─── INPUT DATA

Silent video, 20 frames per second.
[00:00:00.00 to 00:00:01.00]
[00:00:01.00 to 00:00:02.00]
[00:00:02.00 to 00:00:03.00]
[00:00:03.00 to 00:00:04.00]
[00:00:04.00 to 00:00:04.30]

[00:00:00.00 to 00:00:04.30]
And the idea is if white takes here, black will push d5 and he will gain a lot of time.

──────
─── INPUT DATA

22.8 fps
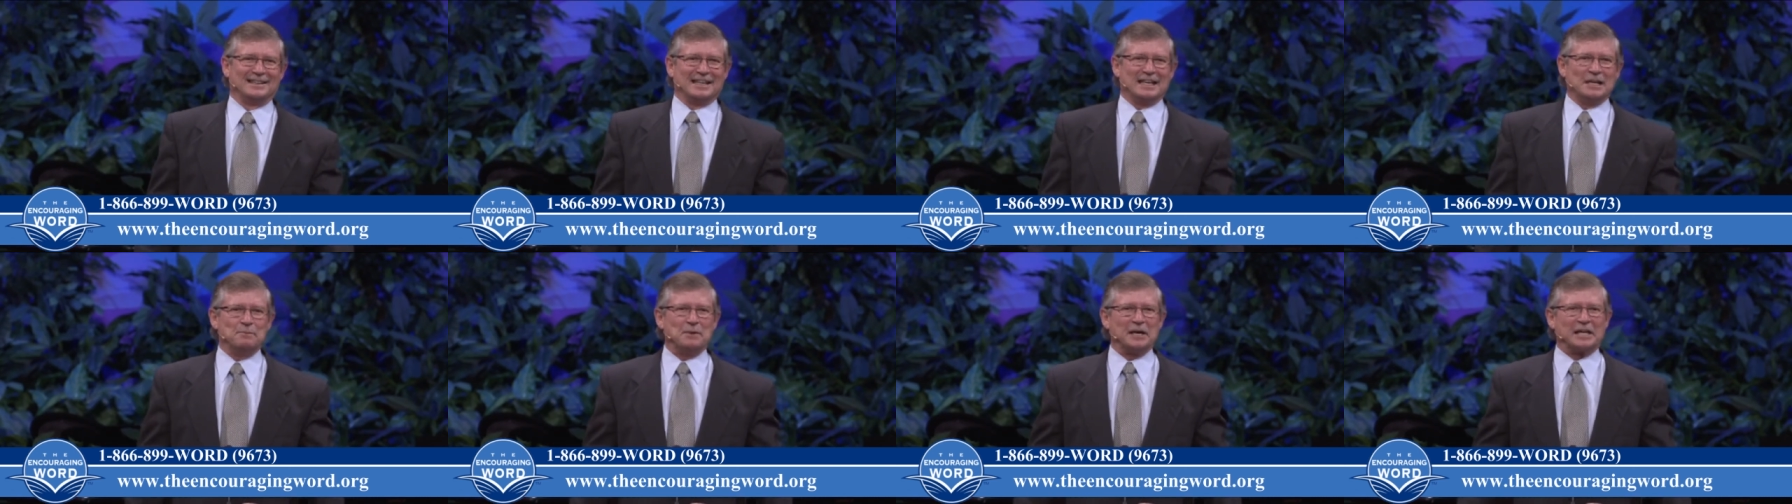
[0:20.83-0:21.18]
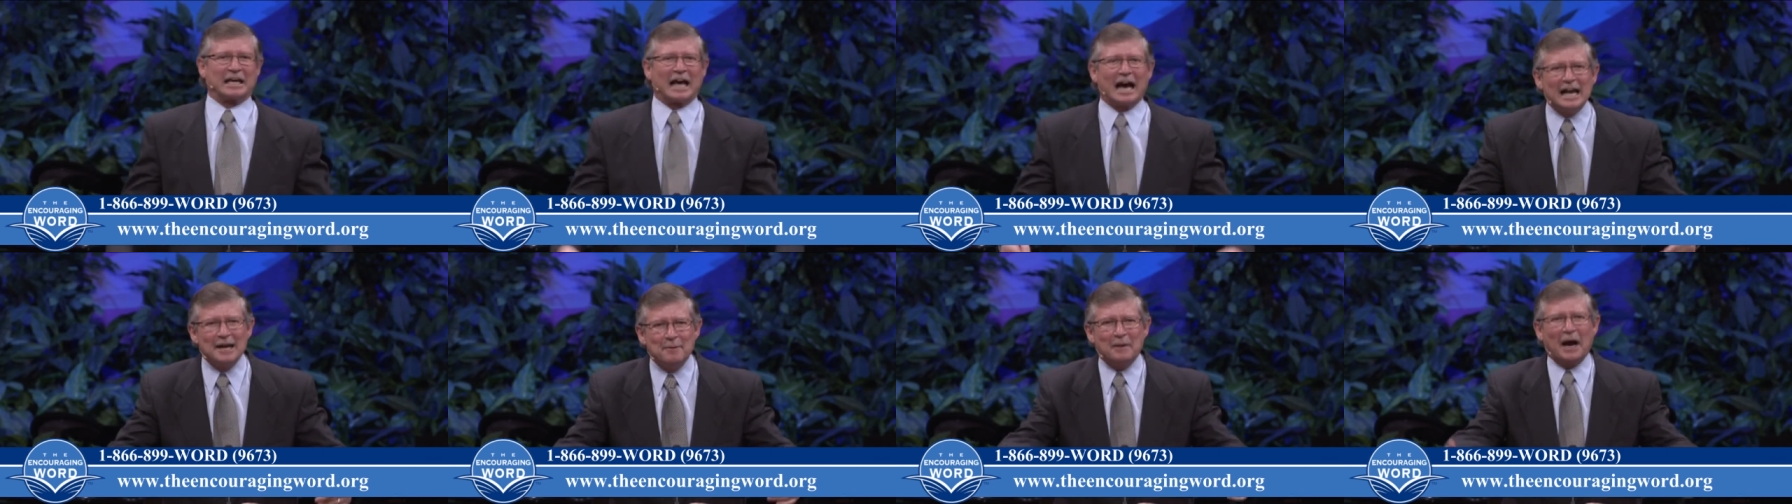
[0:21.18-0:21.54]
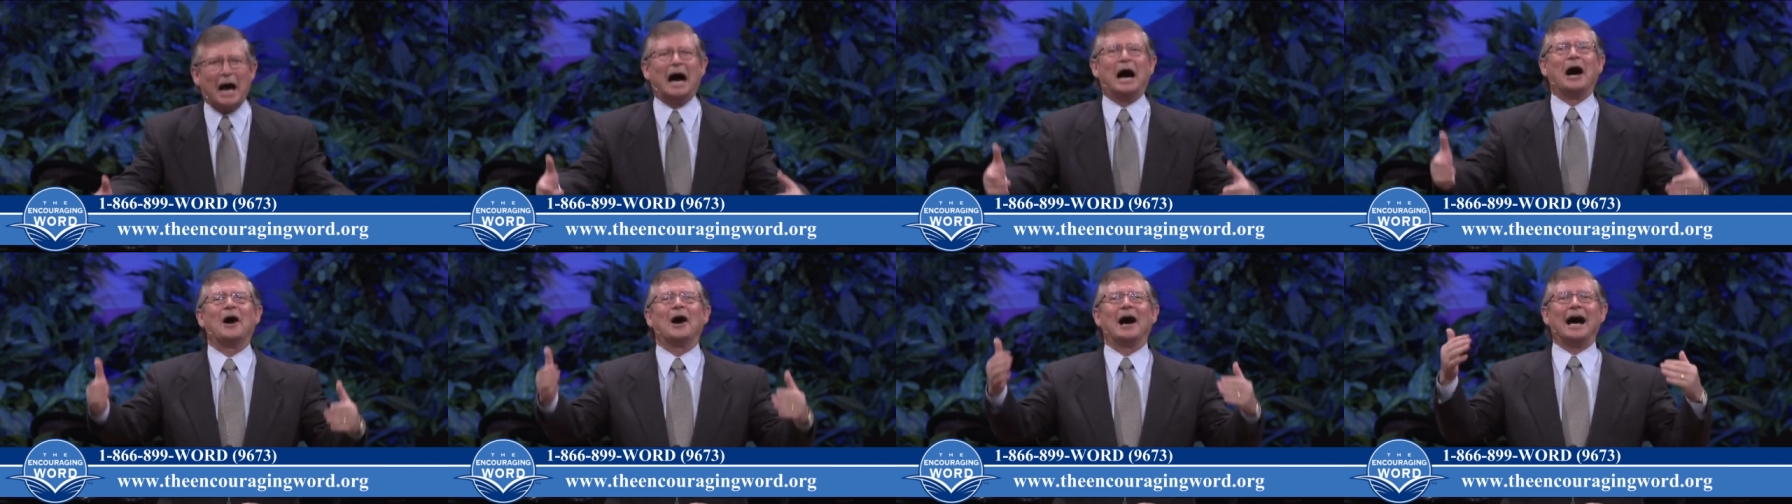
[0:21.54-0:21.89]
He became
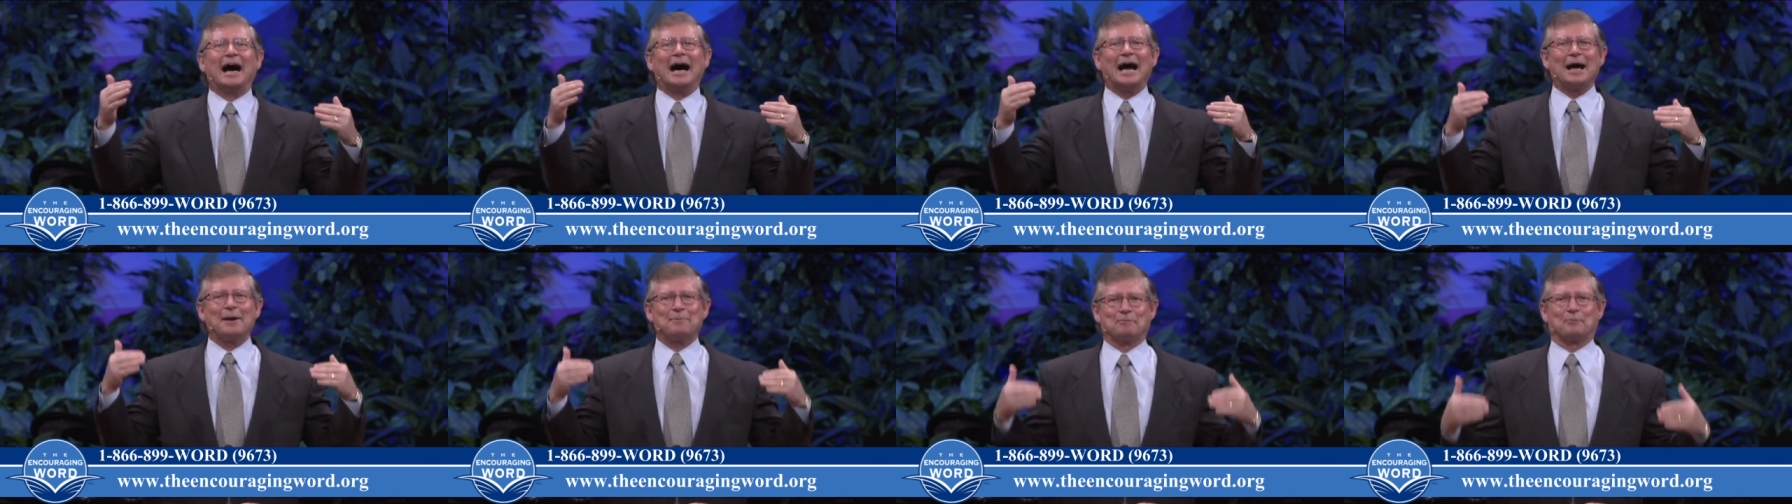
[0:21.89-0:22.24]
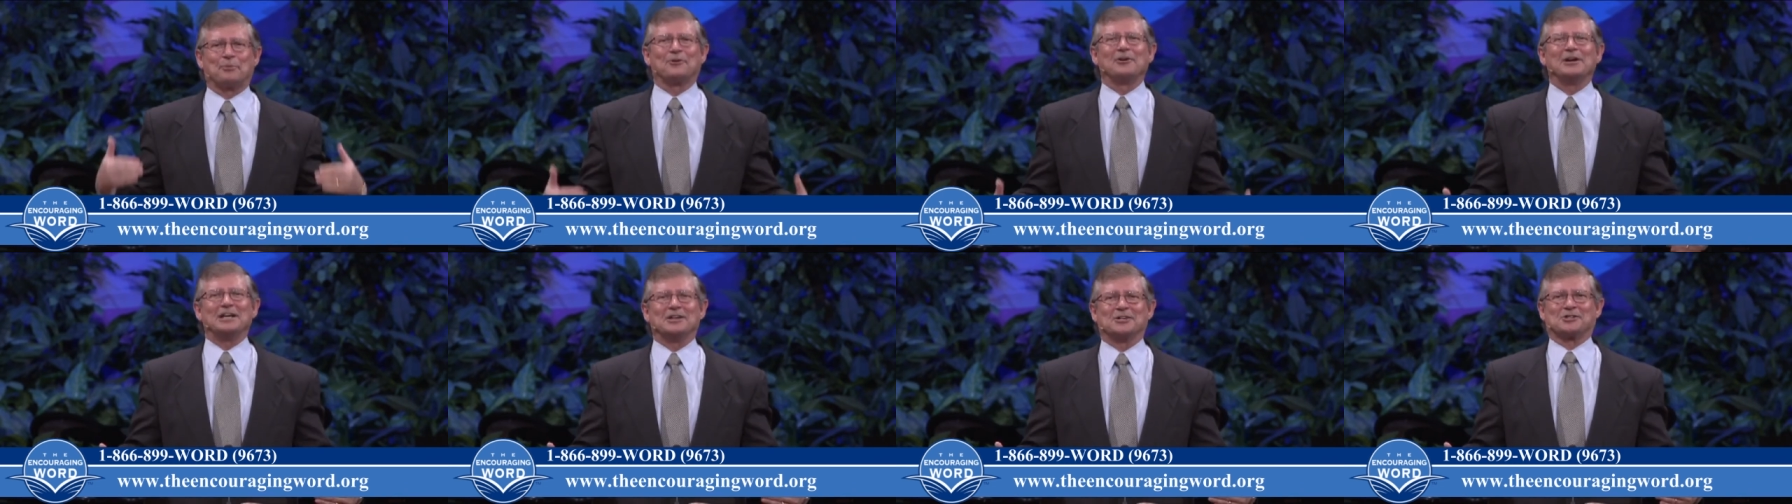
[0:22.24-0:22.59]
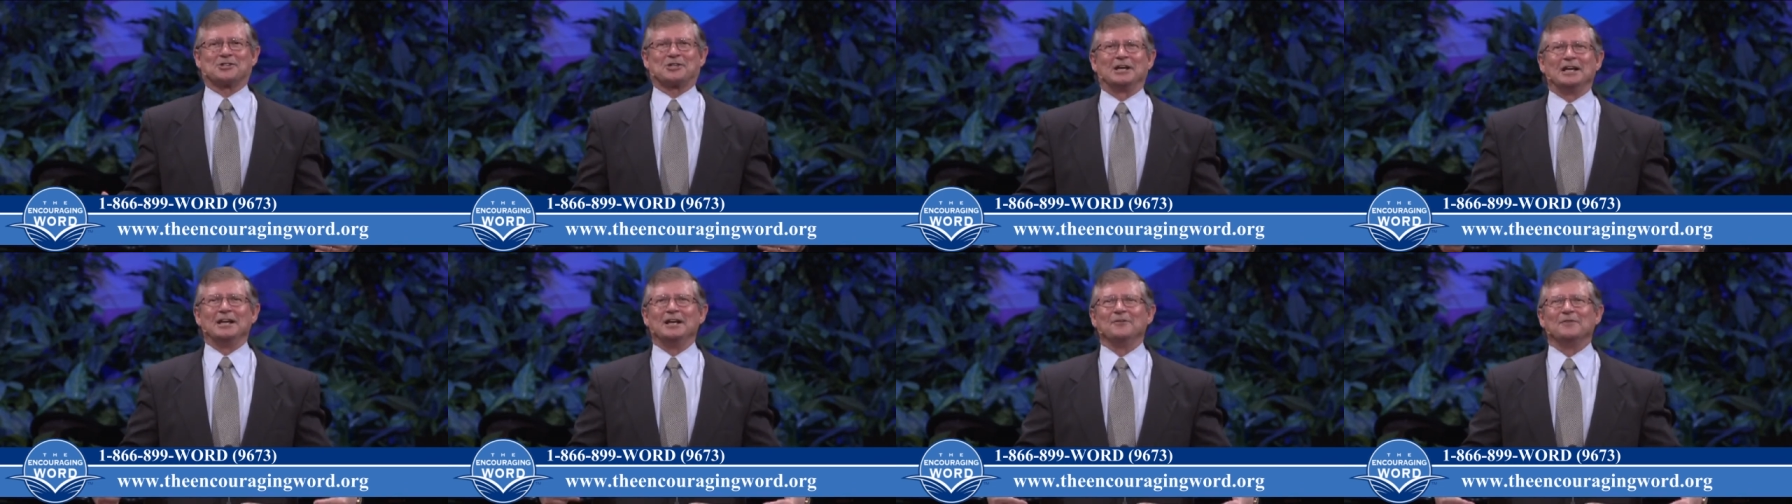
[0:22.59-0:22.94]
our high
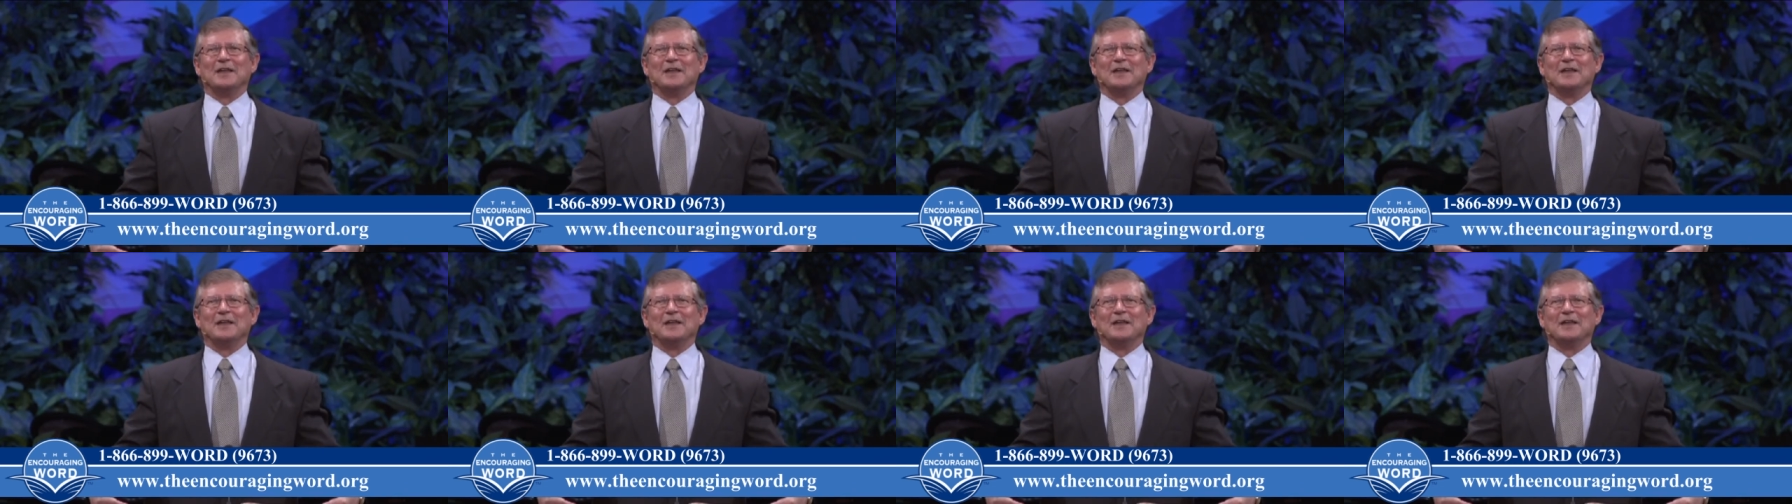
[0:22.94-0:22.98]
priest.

──────

Give back exactly the lines above, from the line containing "Silent video, 20 frames per second." through the line containing "[00:00:04.00 to 00:00:04.30]", with both end lines and nothing more.

▸ RESPONSE TO THIS TASK:
Silent video, 20 frames per second.
[00:00:00.00 to 00:00:01.00]
[00:00:01.00 to 00:00:02.00]
[00:00:02.00 to 00:00:03.00]
[00:00:03.00 to 00:00:04.00]
[00:00:04.00 to 00:00:04.30]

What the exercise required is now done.